The book that spent about five years as my favorite (it hasn't been replaced, exactly, it's just got a lot of peers now all jostling for elbow room in the attics of my brain) I have never successfully recommended to anyone. Not one. Every person I've handed it to has given it back without finishing it. One day I will find someone who loves it as much as I do, only they don't know it yet, and I will give ti to them to read and I will own their heart forever. Mwahahahahaha.

Seriously, nothing wrong with being careful. I mean, there are probably stacks of movies that you love and appreciate and enjoy and can recommend freely. And some that you more than love, that make their way into your identity kit, that burrow inside your head and look out through your eyes, that become an inextricable part of who you are. Be careful with the ones you more than love, and only share them with people who understand what it's like to be that attached to something. Even if they don't feel the same affinity that you do, they'll at least know enough not to stomp on it.

Date: 2006-07-03 07:34 pm (UTC)
From: [identity profile] bluejaysfan4eva.livejournal.com
I tend to get that way about music, and by "that way," I mean that when I find stuff that I really like, I want to spread it virally and have everyone else share in the love. Naturally, I often can't fathom why people don't like some of the things I send out, but having been sending mixes back and forth with Leslie for... Lord, has it been more than four years? That tempers the effect after a while.

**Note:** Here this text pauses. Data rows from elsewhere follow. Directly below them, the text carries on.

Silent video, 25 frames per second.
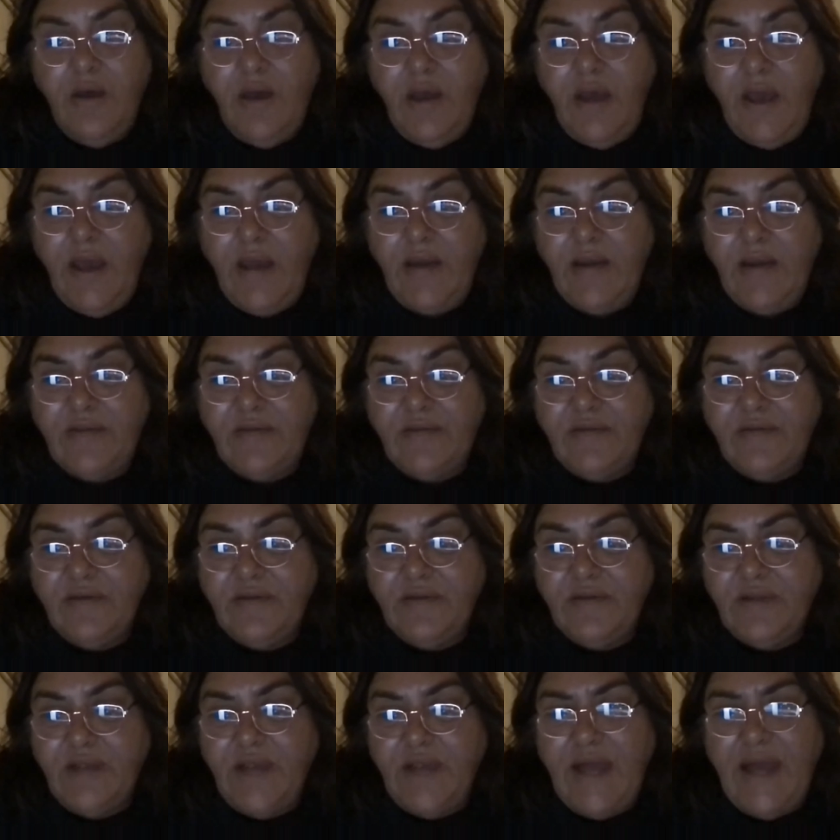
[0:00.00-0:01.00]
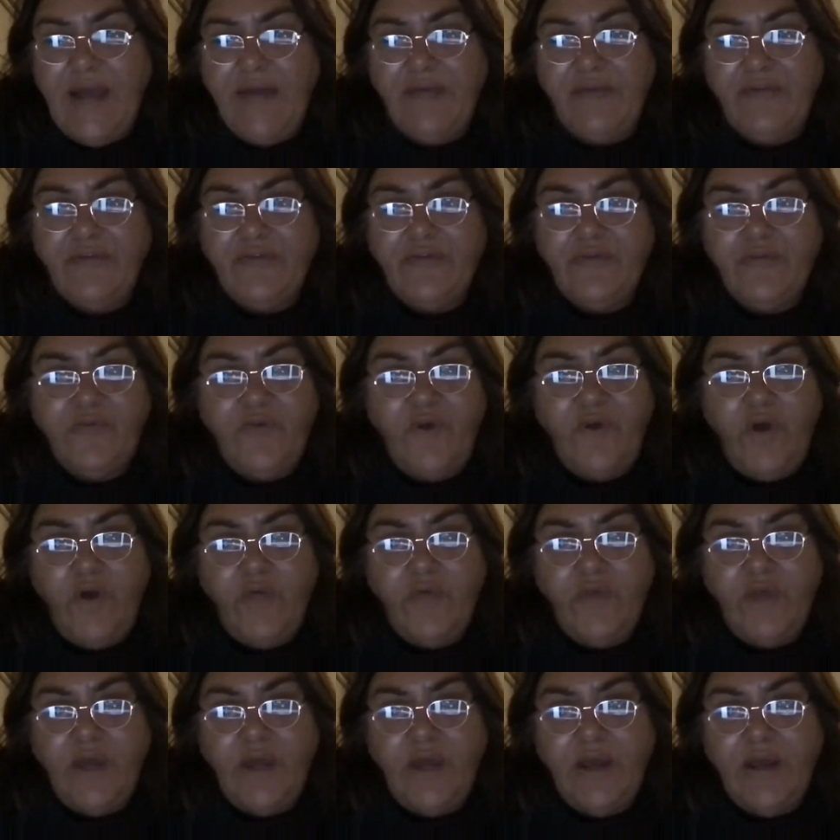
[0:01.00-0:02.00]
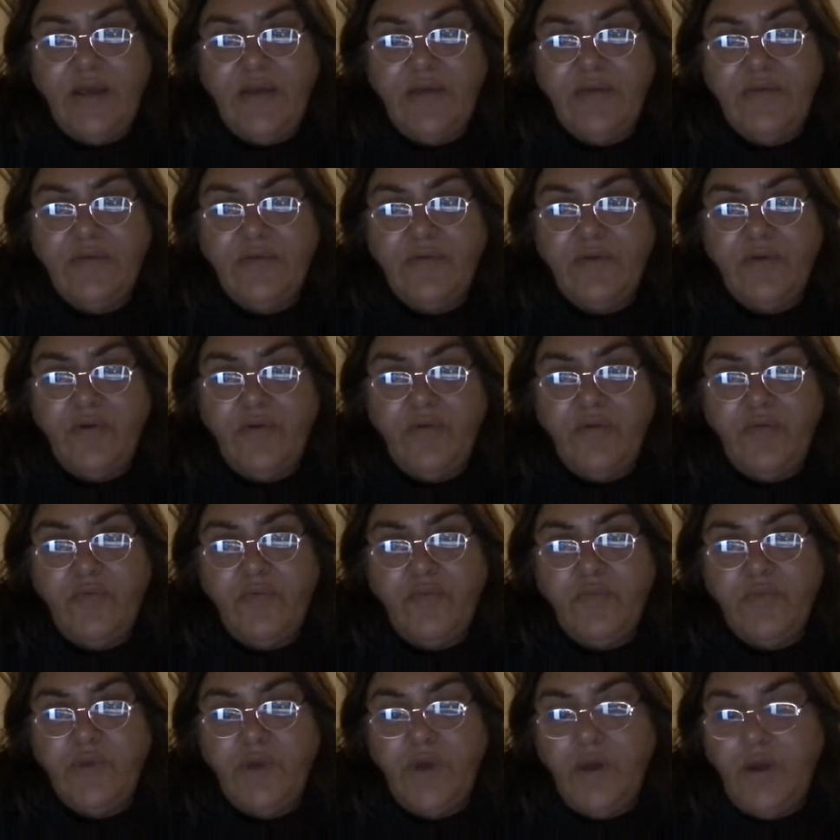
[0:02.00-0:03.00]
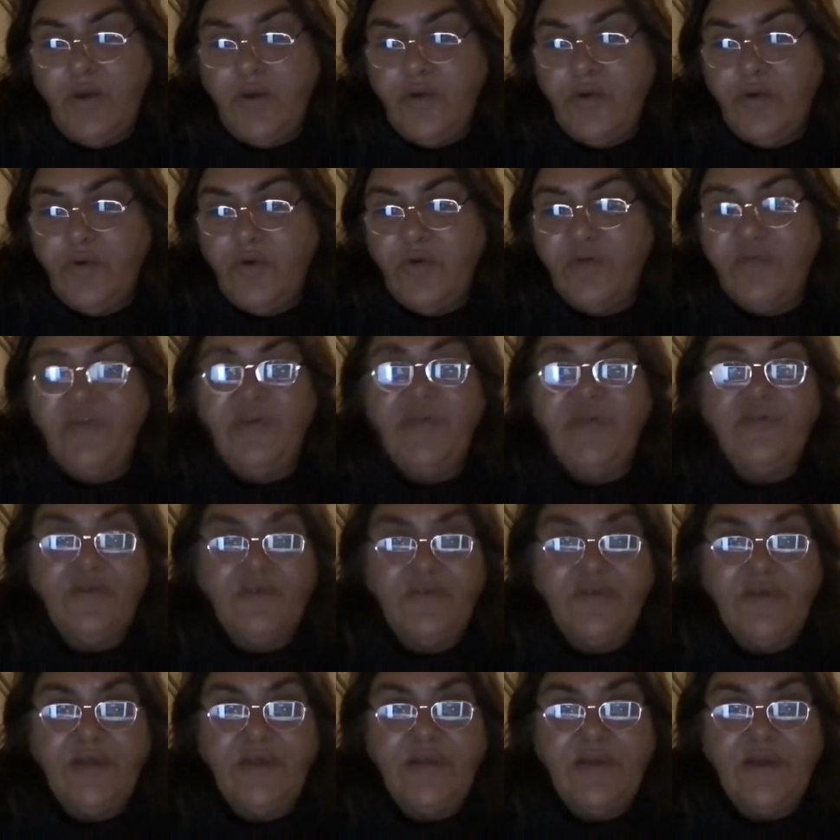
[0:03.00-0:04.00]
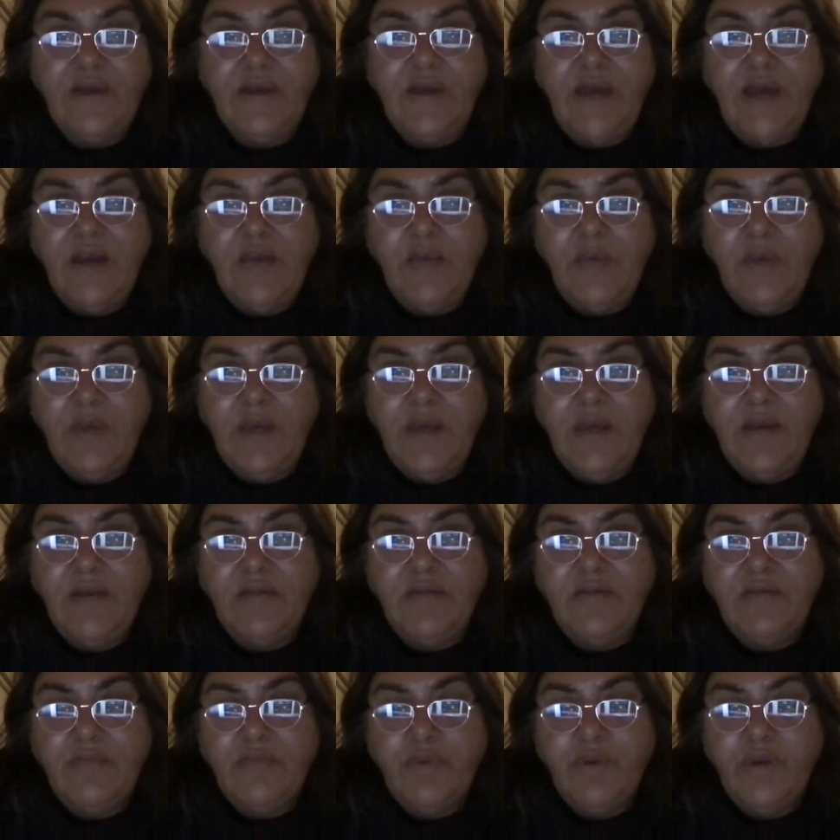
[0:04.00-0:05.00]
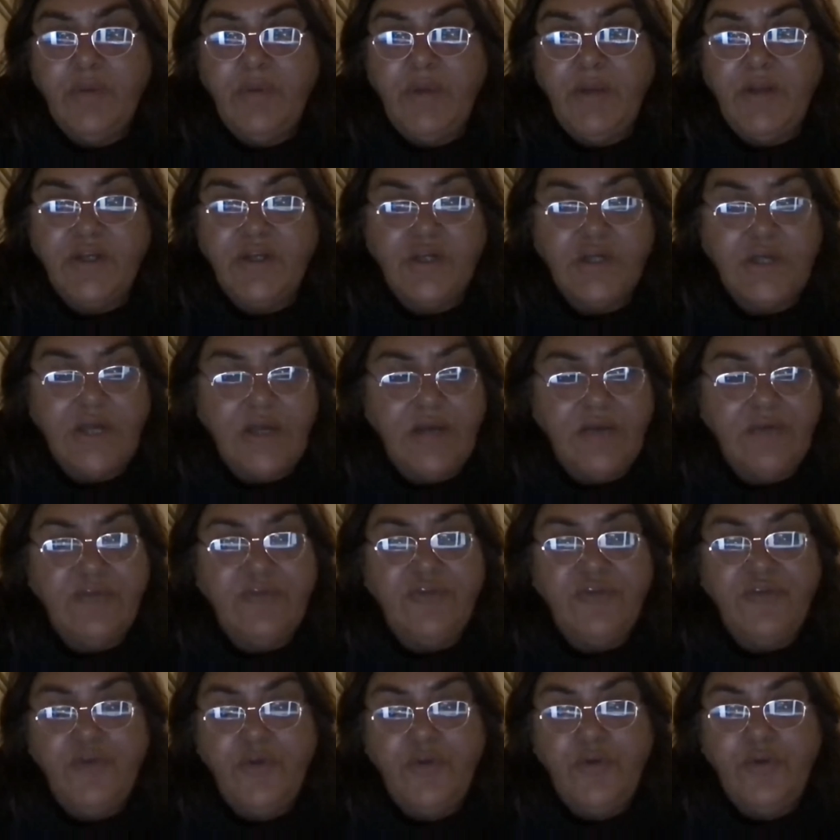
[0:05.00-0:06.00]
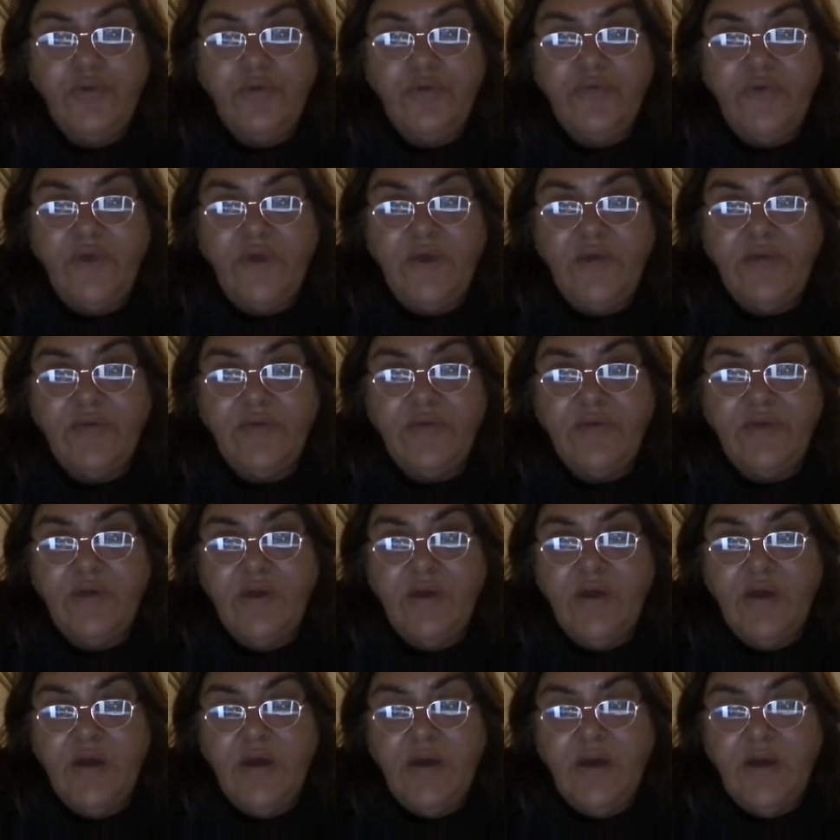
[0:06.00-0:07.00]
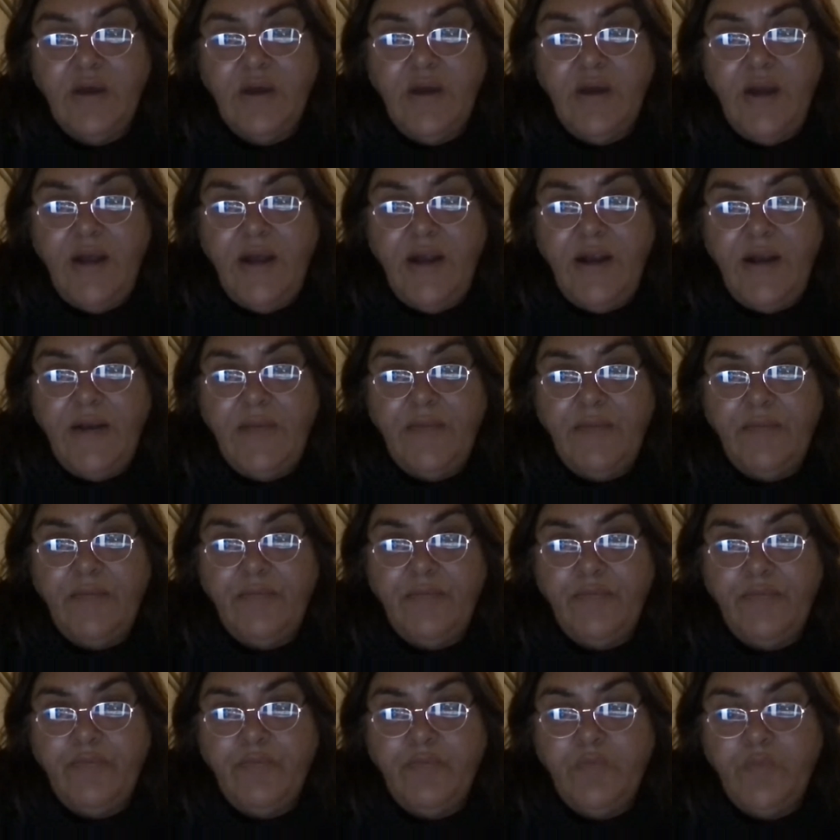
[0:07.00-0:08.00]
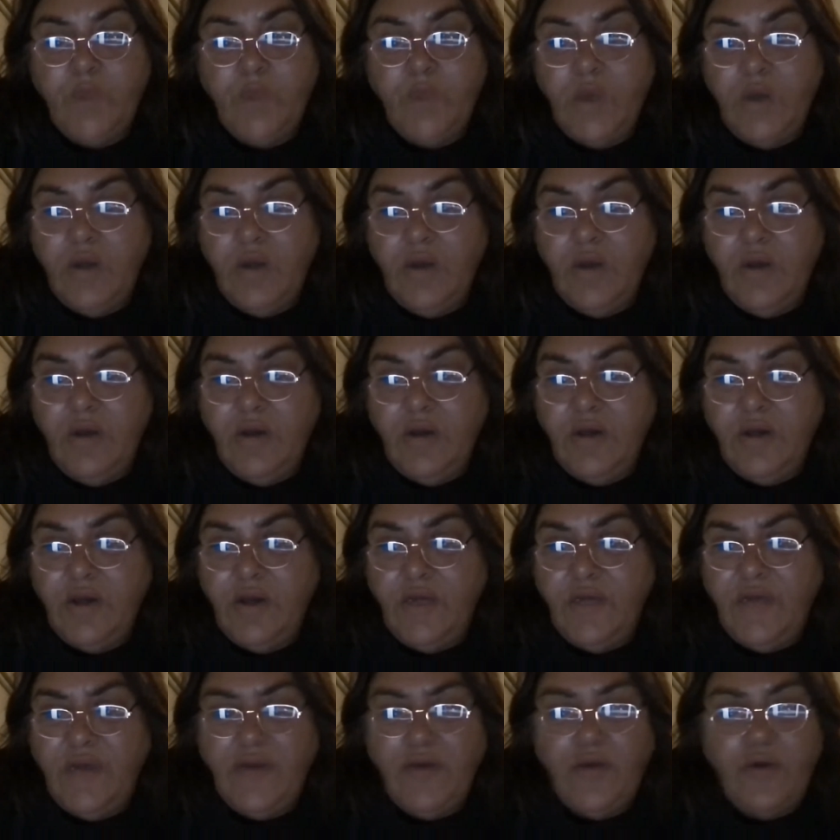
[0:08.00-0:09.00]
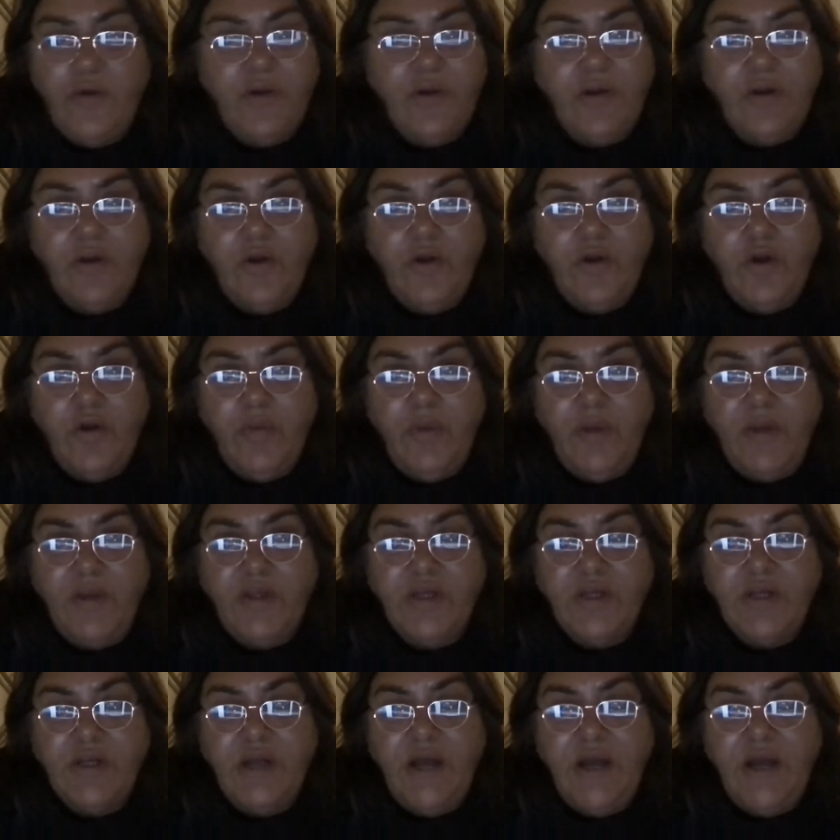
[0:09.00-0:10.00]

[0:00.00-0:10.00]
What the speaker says: And it's in the last 5 days of, your existence at the academy, and it's pretty much a snooze fest. They're not going to learn much in a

Date: 2006-07-03 08:43 pm (UTC)
From: [identity profile] liete.livejournal.com
I rec things regardless. They're ignored most of the time, and it does make me feel lessened, but I do it anyway. I don't know why. >_>

Now I have to go think about this.

Date: 2006-07-04 03:32 am (UTC)
From: [identity profile] sarayan.livejournal.com
I do get really happy when someone likes something I've recommended, and I feel bummed if they don't like it. Sometimes I actually feel nervous about whether or not they'll like the movie/song/whatever, as if their opinion of it is some sort of judgement of me as well. I also know, though, that a lot of the things I like probably won't be well received, because they're a little different. For example, there's no way I could get my sister to even read The Odyssey or enjoy the beauty of Tom Waits.